• [Problem to work on] Only one span of the material below is wanted. Output it exactly, from the line with "[0:02.88-0:03.36]" through the line with "[0:08.64-0:09.12]", without any pictures.

**** Data records ****

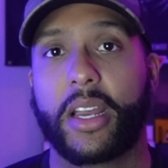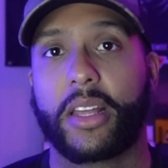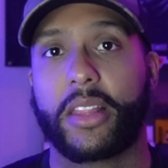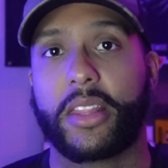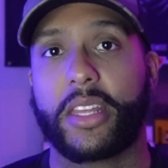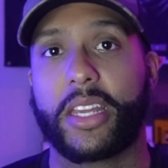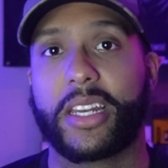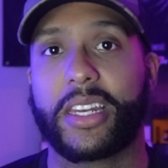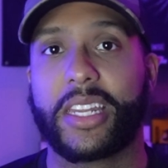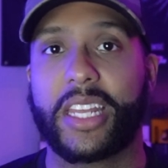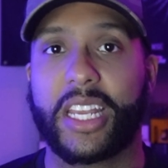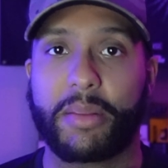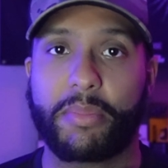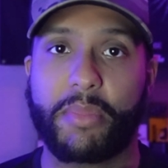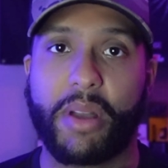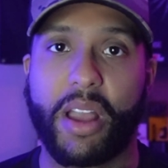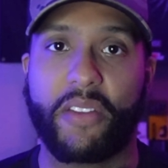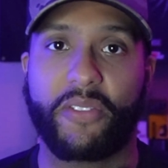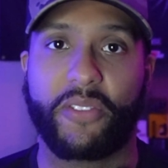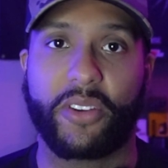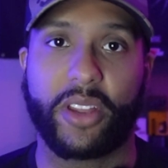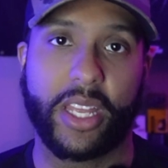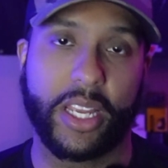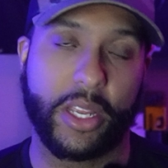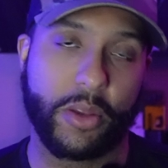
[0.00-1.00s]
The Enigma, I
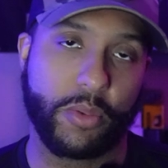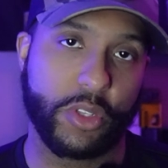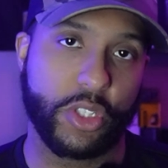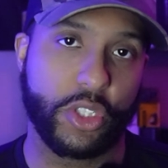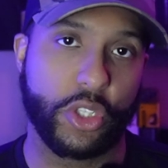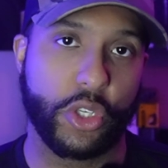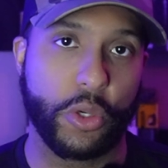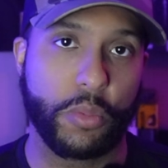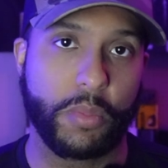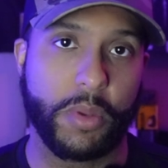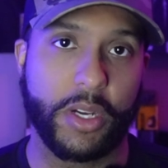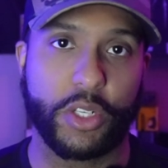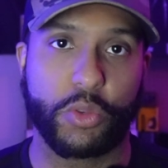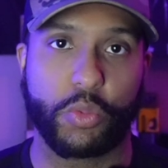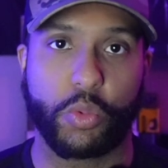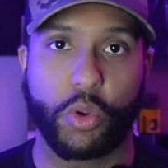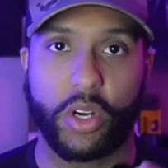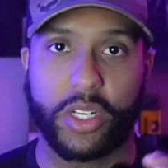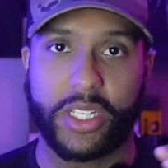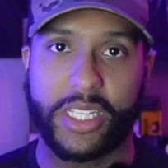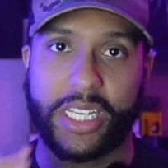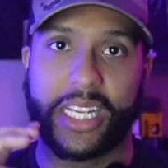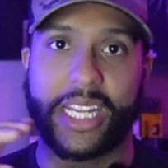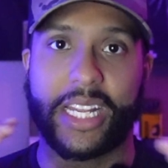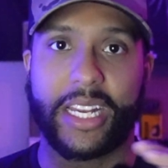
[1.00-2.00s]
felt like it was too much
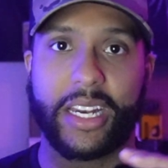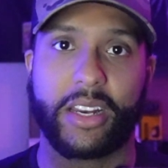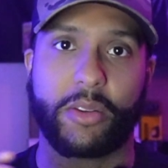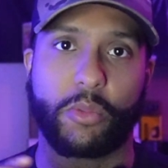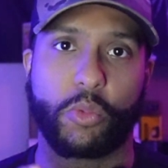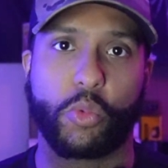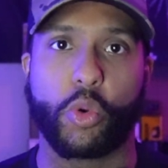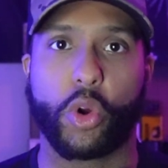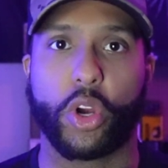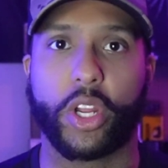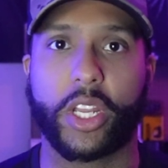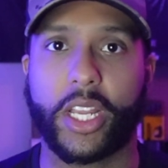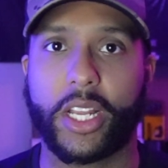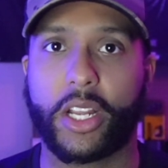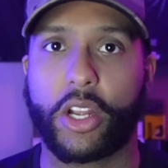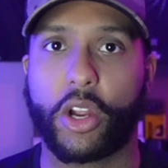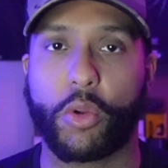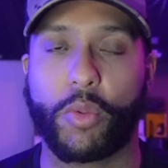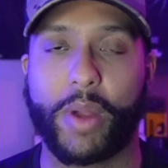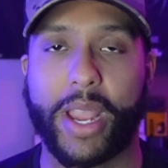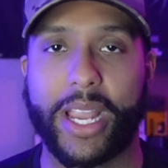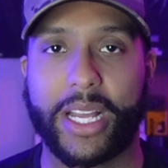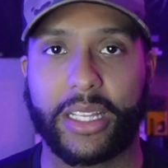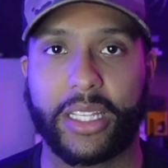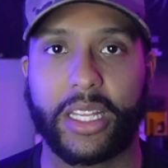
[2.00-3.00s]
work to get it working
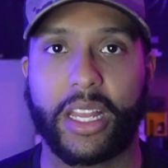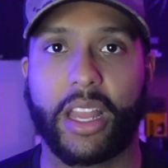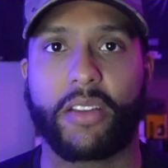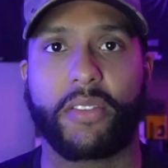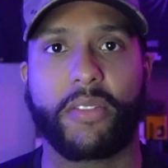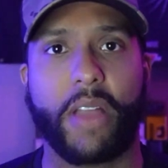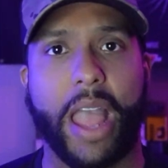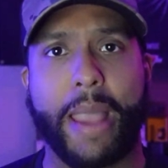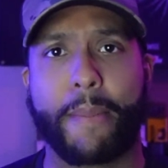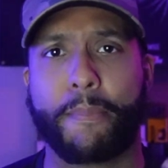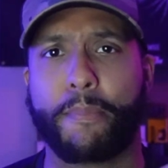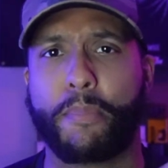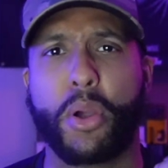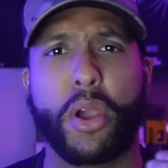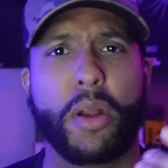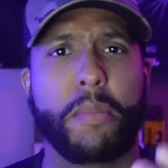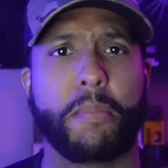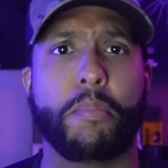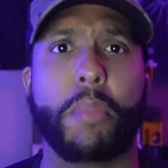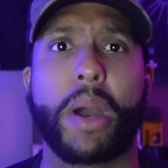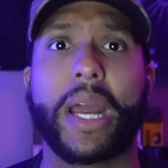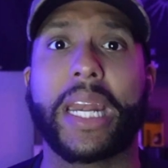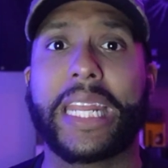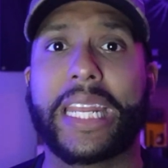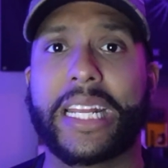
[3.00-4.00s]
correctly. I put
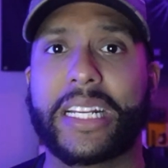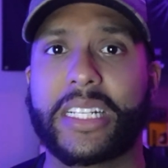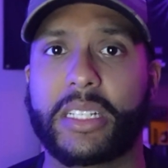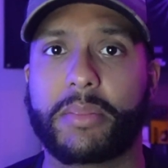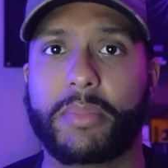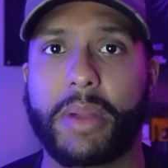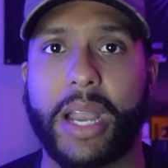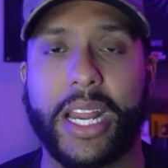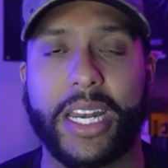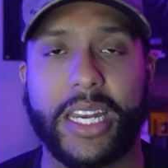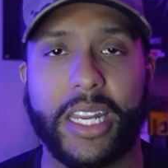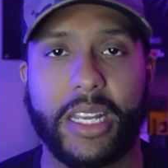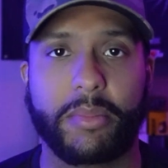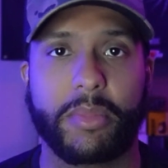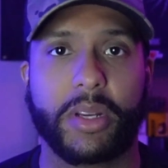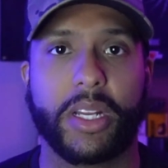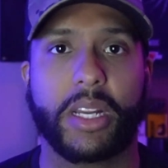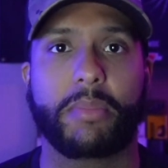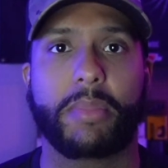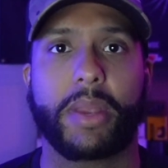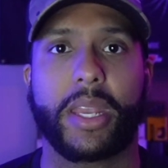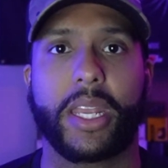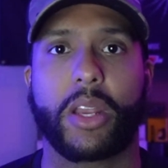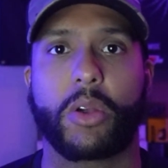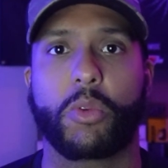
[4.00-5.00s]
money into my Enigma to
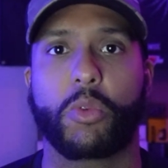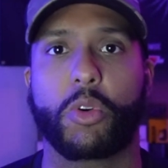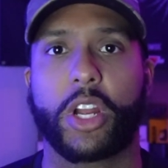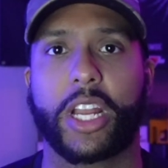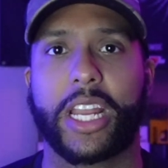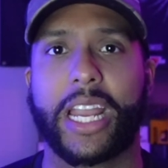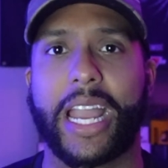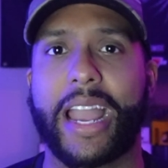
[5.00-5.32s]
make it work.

****
**** Data records ****

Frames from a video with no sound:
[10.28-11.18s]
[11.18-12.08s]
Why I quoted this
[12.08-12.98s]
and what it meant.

****
**** Data records ****

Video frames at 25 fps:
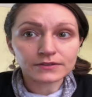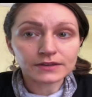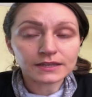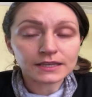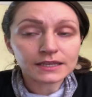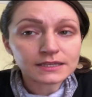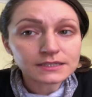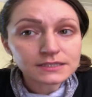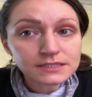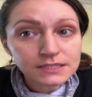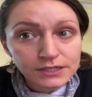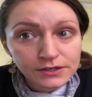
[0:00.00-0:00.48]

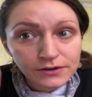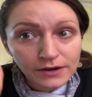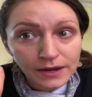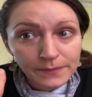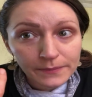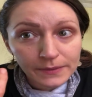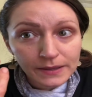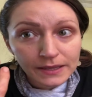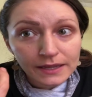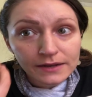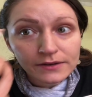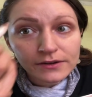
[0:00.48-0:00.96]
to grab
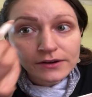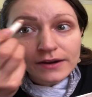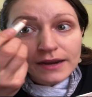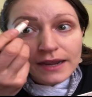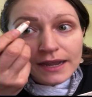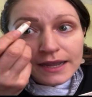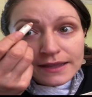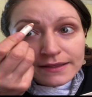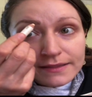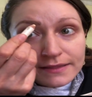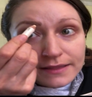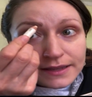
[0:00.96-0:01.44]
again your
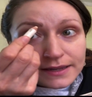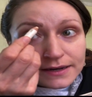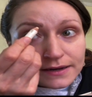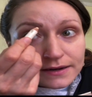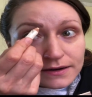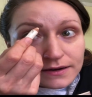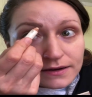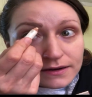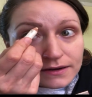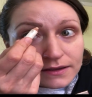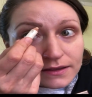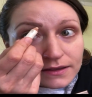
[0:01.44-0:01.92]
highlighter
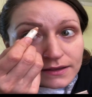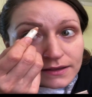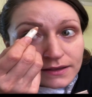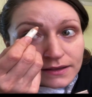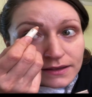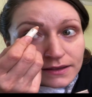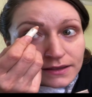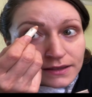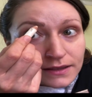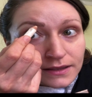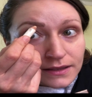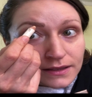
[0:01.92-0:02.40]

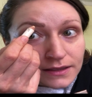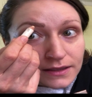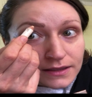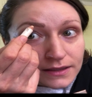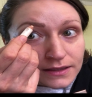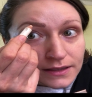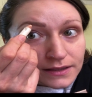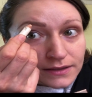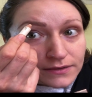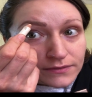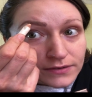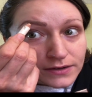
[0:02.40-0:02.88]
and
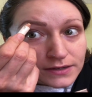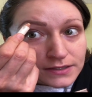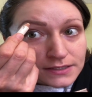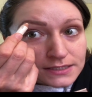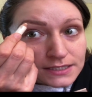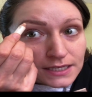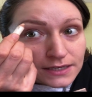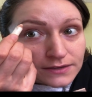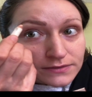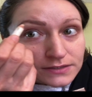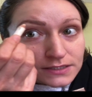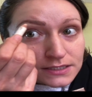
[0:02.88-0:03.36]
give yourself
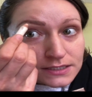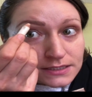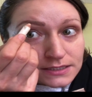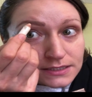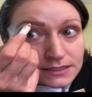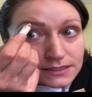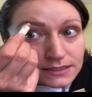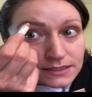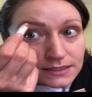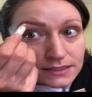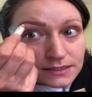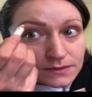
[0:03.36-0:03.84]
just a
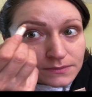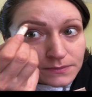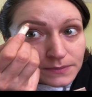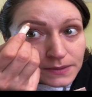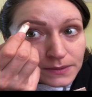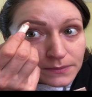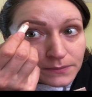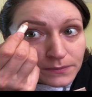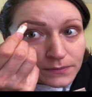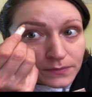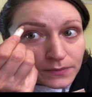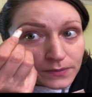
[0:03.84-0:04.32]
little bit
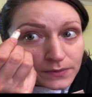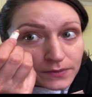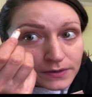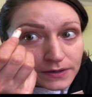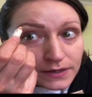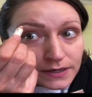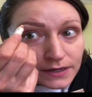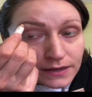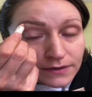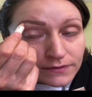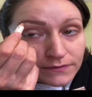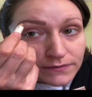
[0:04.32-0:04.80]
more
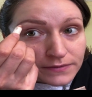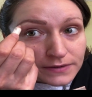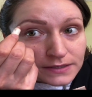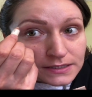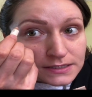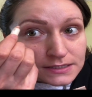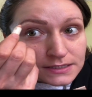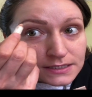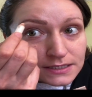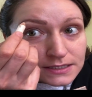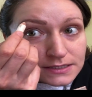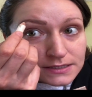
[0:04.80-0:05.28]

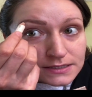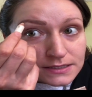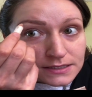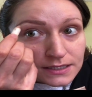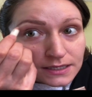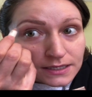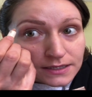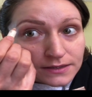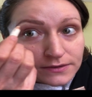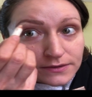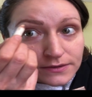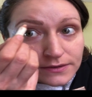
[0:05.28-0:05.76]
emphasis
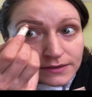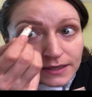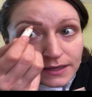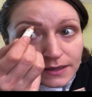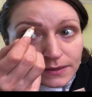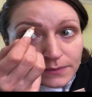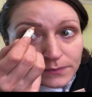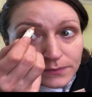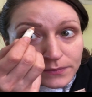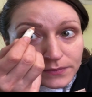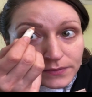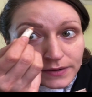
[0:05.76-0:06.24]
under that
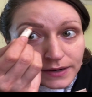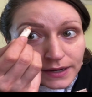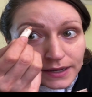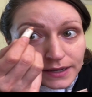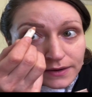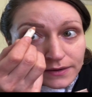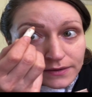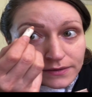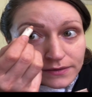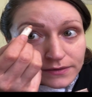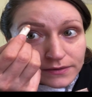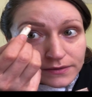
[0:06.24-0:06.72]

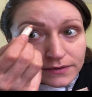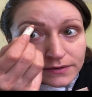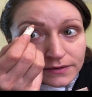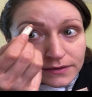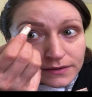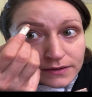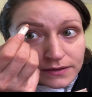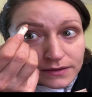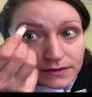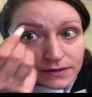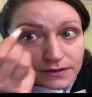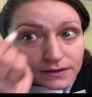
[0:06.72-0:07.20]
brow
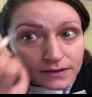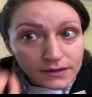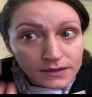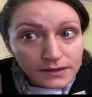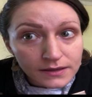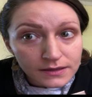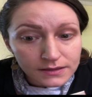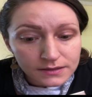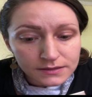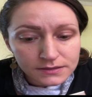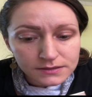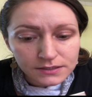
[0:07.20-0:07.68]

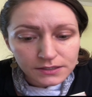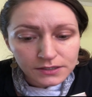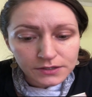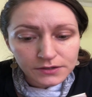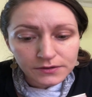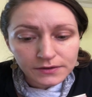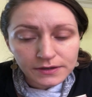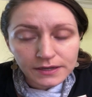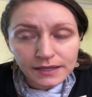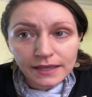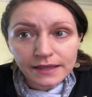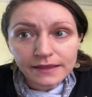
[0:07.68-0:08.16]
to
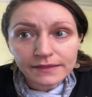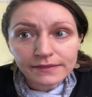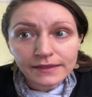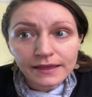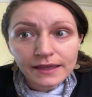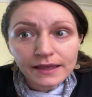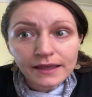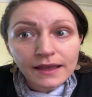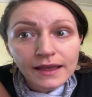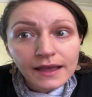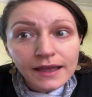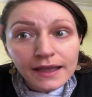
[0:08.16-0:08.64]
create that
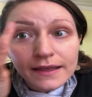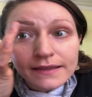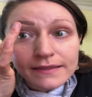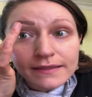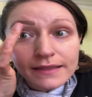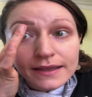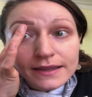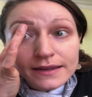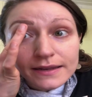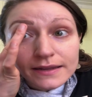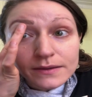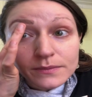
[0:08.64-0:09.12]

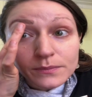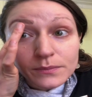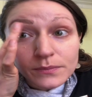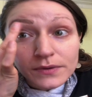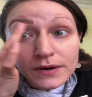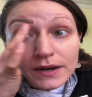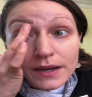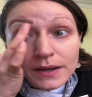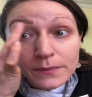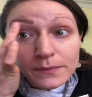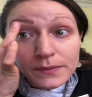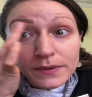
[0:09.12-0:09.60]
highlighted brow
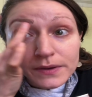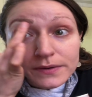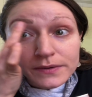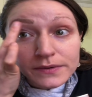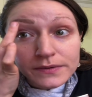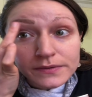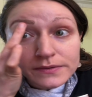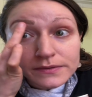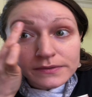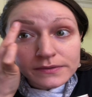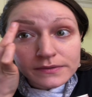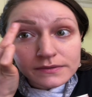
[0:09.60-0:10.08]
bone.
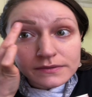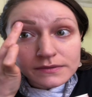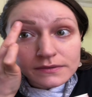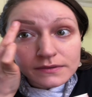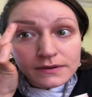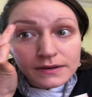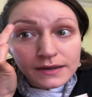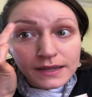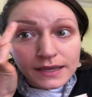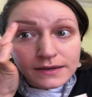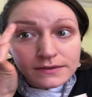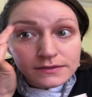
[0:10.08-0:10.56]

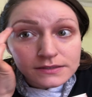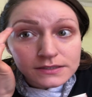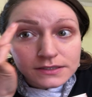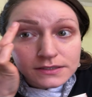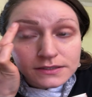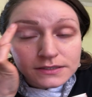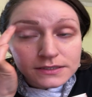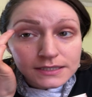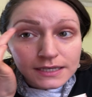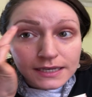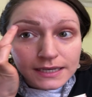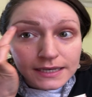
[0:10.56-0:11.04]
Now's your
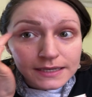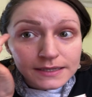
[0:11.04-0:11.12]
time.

****

• [Answer space]
[0:02.88-0:03.36]
give yourself
[0:03.36-0:03.84]
just a
[0:03.84-0:04.32]
little bit
[0:04.32-0:04.80]
more
[0:04.80-0:05.28]

[0:05.28-0:05.76]
emphasis
[0:05.76-0:06.24]
under that
[0:06.24-0:06.72]

[0:06.72-0:07.20]
brow
[0:07.20-0:07.68]

[0:07.68-0:08.16]
to
[0:08.16-0:08.64]
create that
[0:08.64-0:09.12]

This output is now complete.